Required work:
Retype every record below exactly as it appears.
-- Provided records follows --
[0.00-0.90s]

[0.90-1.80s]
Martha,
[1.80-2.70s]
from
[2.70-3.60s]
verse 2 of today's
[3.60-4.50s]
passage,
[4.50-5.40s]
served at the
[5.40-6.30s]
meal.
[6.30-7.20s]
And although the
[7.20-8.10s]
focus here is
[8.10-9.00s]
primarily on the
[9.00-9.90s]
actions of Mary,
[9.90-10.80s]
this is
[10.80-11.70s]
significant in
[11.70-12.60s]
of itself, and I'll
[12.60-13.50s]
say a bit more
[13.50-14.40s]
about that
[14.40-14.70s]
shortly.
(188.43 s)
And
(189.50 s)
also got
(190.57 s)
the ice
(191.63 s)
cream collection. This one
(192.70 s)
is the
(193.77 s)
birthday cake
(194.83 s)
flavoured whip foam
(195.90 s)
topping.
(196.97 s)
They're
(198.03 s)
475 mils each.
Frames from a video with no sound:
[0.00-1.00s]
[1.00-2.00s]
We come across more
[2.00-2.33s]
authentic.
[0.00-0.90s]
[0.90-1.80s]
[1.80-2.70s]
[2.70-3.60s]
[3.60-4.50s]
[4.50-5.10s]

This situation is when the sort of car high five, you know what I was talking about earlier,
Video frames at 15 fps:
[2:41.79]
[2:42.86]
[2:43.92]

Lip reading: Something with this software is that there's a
-- Provided records concluded --
Exercise answer:
[0.00-0.90s]

[0.90-1.80s]
Martha,
[1.80-2.70s]
from
[2.70-3.60s]
verse 2 of today's
[3.60-4.50s]
passage,
[4.50-5.40s]
served at the
[5.40-6.30s]
meal.
[6.30-7.20s]
And although the
[7.20-8.10s]
focus here is
[8.10-9.00s]
primarily on the
[9.00-9.90s]
actions of Mary,
[9.90-10.80s]
this is
[10.80-11.70s]
significant in
[11.70-12.60s]
of itself, and I'll
[12.60-13.50s]
say a bit more
[13.50-14.40s]
about that
[14.40-14.70s]
shortly.
(188.43 s)
And
(189.50 s)
also got
(190.57 s)
the ice
(191.63 s)
cream collection. This one
(192.70 s)
is the
(193.77 s)
birthday cake
(194.83 s)
flavoured whip foam
(195.90 s)
topping.
(196.97 s)
They're
(198.03 s)
475 mils each.
Frames from a video with no sound:
[0.00-1.00s]
[1.00-2.00s]
We come across more
[2.00-2.33s]
authentic.
[0.00-0.90s]
[0.90-1.80s]
[1.80-2.70s]
[2.70-3.60s]
[3.60-4.50s]
[4.50-5.10s]

This situation is when the sort of car high five, you know what I was talking about earlier,
Video frames at 15 fps:
[2:41.79]
[2:42.86]
[2:43.92]

Lip reading: Something with this software is that there's a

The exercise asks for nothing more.